Praise for Exes
“Powerful. . . . Exes , among other things, is an amazing feat of plotting and engineering, an elaborate puzzle of a book that brings to mind Alan Ayckbourn's Norman Conquests for the intricacy of its carefully calibrated interlocking connections. . . . [A] heartbreaking novel about the devastations of severed attachments.” NPR
“The immersive and accomplished debut novel by Winter is haunted as much by the city of Providence, R.I., as it is by the suicide of Eli, brother of Clay Blackall, one of several narrators in this novel in fragments who each provide insight into why Eli might have ended his life. Providence serves as the backdrop for Clay’s doomed search for answers, and the novel is peppered with local lore that subtly intersects Clay and Eli’s family history.

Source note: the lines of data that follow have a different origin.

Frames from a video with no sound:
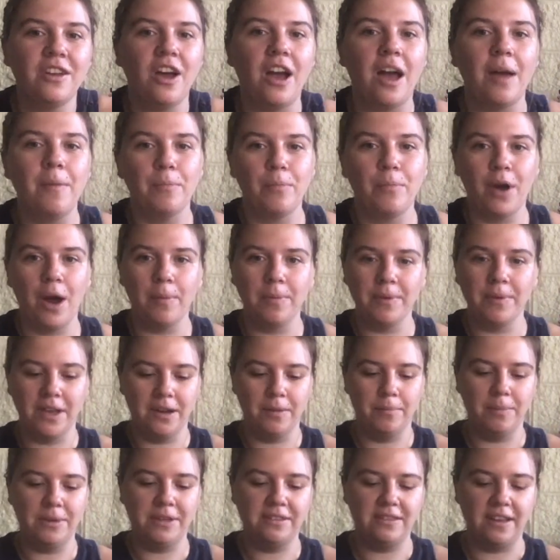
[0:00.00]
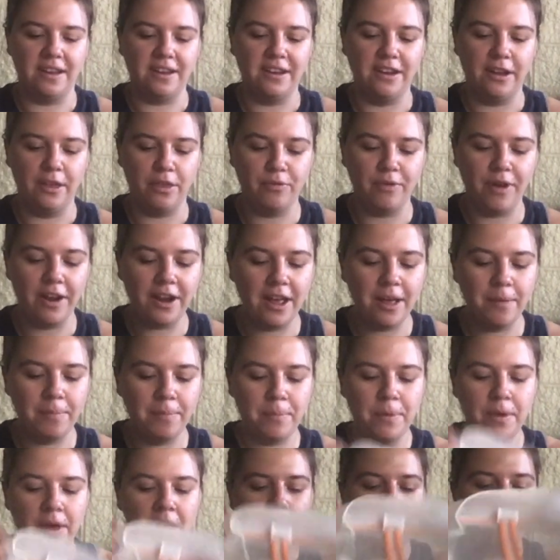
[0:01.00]
I'm probably going to be sending to ThredUp,
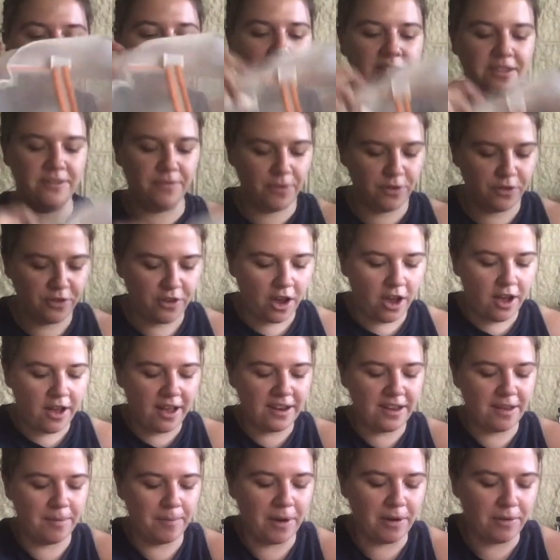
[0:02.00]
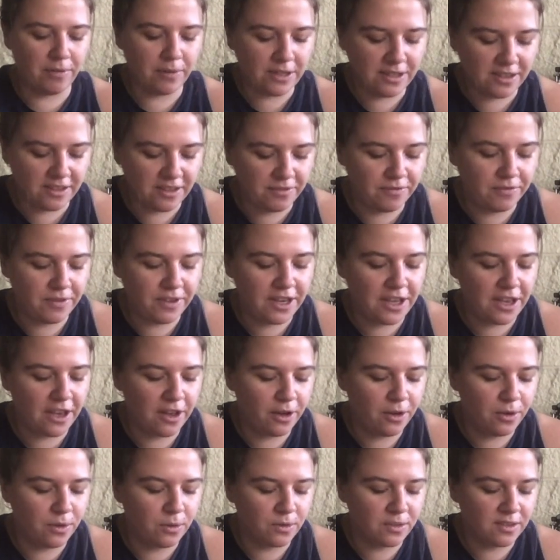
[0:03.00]
because if you saw any of my recent
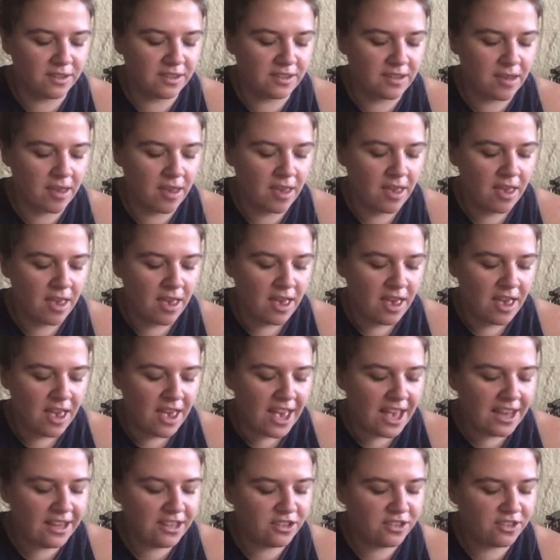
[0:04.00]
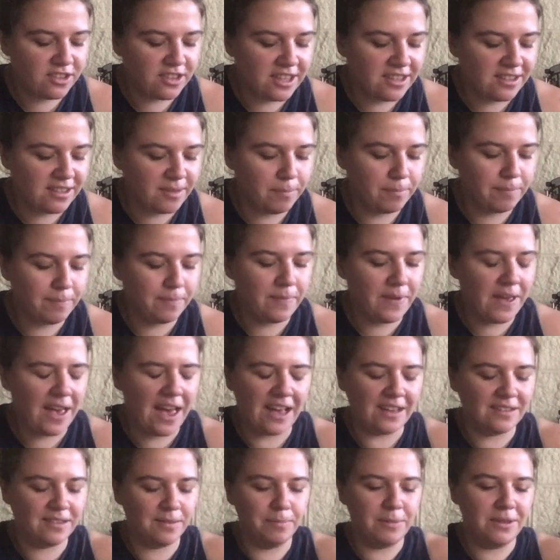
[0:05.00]
videos, it just
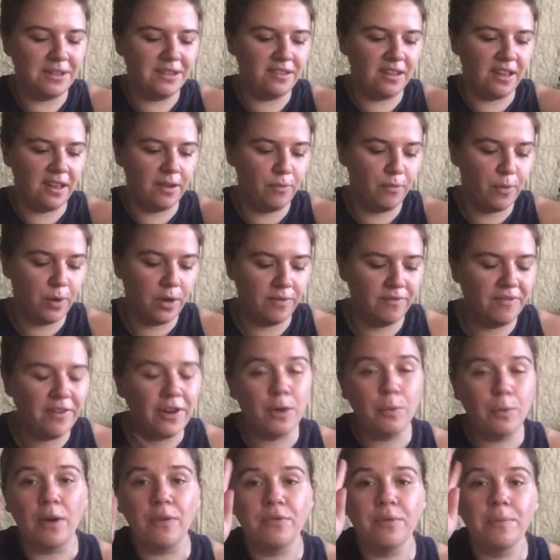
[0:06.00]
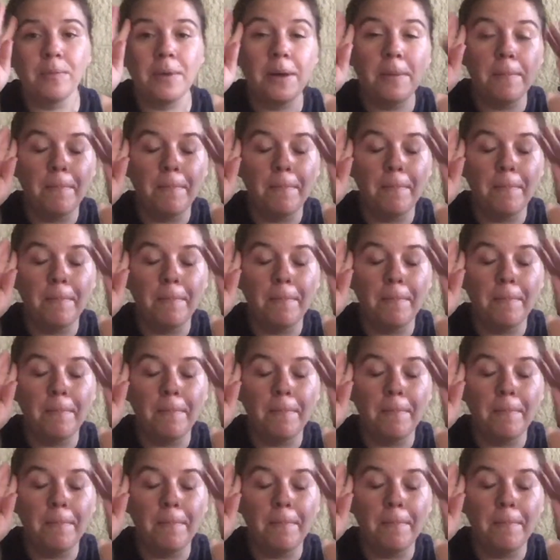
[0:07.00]
hasn't been selling very well for me.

Both an appreciation and evisceration of Providence and its residents, the novel straddles the line between humor and tragedy in each of its disparate parts.... brilliantly unique and incisive.” Publishers Weekly
“There is so much blunt beauty in Max Winter’s Exes , so much confidence in the prose and the pacing, that it is easy to miss the bomb he slips into each story until it detonates, taking with it any careful distance you’ve tried to maintain.” —Mira Jacob, author of The Sleepwalker’s Guide to Dancing
"This novel is a hot-heeled tango dance of desperation and humor, fight and grace. Max Winter is a heart-stopper and a showstopper of a writer. Stop everything and read Exes." —Ramona Ausubel, author of Sons and Daughters of Ease and Plenty and A Guide to Being Born
"I got a parking ticket, missed a dentist appointment, burned my oatmeal and lost count of the times my coffee went coldsuch is the spell of Max Winter’s wildly inventive, flat-out fearless debut EXES and its cast of big-hearted fuckups in 1990s Providence, Rhode Island, whose doggedness is matched only by their inability to learn from failure and their powerlessness to change the fact that the game is rigged. Ferocious, gritty, hilarious, and near-impossible to put down, EXES will make you laugh and break your heart at the same time." —Matt Sumell, Making Nice
“Americans are puerile—all you think about is fucking and yet have just one word for it.” America, language, puerility, these are at the heart of Max Winter’s Exes, its cast of young Americans and their teachers, and the “teachings” of their callow culture. Fast Times At Ridgemont High indeed. Where are they now? These characters bivouac in abandoned malls and dormant factories, live “on the wrong side of hope.” They aren’t “much older than babysitters, but every bit as between things.” These are lives lived as though asterisks at the bottom of a page, except they are the page in Winter’s ingenious literary construct. The bounty here is the compound eye these characters create from what they perceive and call for the bullshit it is. They live amid the detritus, and our reward as readers is hypocrisy detected and undone, a gun held to the head of America, “there to shoot her every minute of her life.” —Michelle Latiolais, Even Now , Widow , She
A man processes his brother's death by annotating the memories of the quirky people who knew him.Clay, the lead narrator of Winter's debut novel, has spent five years contemplating the death of his brother, Eli, who crashed his car into a house in Providence, Rhode Island. His contemplation process is a little contrived, though: he's reading through and annotating documents by "exes, friends, and neighbors" in Eli's circle. But the scheme does allow Winter to display his skill at writing in a variety of voices and reveals how relationships among people coalesce and divide. Some characters are hard-luck cases, like Vince, who pretends to be actor Judge Reinhold to pick up women in bars, or Rob, a habitué of Providence's heroin subculture. Other characters are broader and brighter, like Alix, who had conflicted feelings about dating Eli when he was her high school teacher ("it immediately felt like I had vomited my heart"), or Hank, a widower consumed by a young boy he suddenly finds himself caring for along with the geese he's trying to run off his lawn. Clay footnotes every document with rebuttals or tidbits of local lore, and his comments help give the novel an interconnected feel, a kind of Winesburg, Ohio with more drugs and bad blood. ("Providence is small; avoiding one another isn't easy," Alix says.) But the novel is also hobbled by its structural complexity, creating a series of overlapping voices that dampens the core story of Eli's fate and Clay's reckoning with it. Clay's footnotes often have footnotes, and his matryoshka dolls of commentary about family properties and former neighborhood IHOPs often feel like stifling digressions. Winter is a writer with talent and wit to burn, though it's often undermined by this story's knotty structure.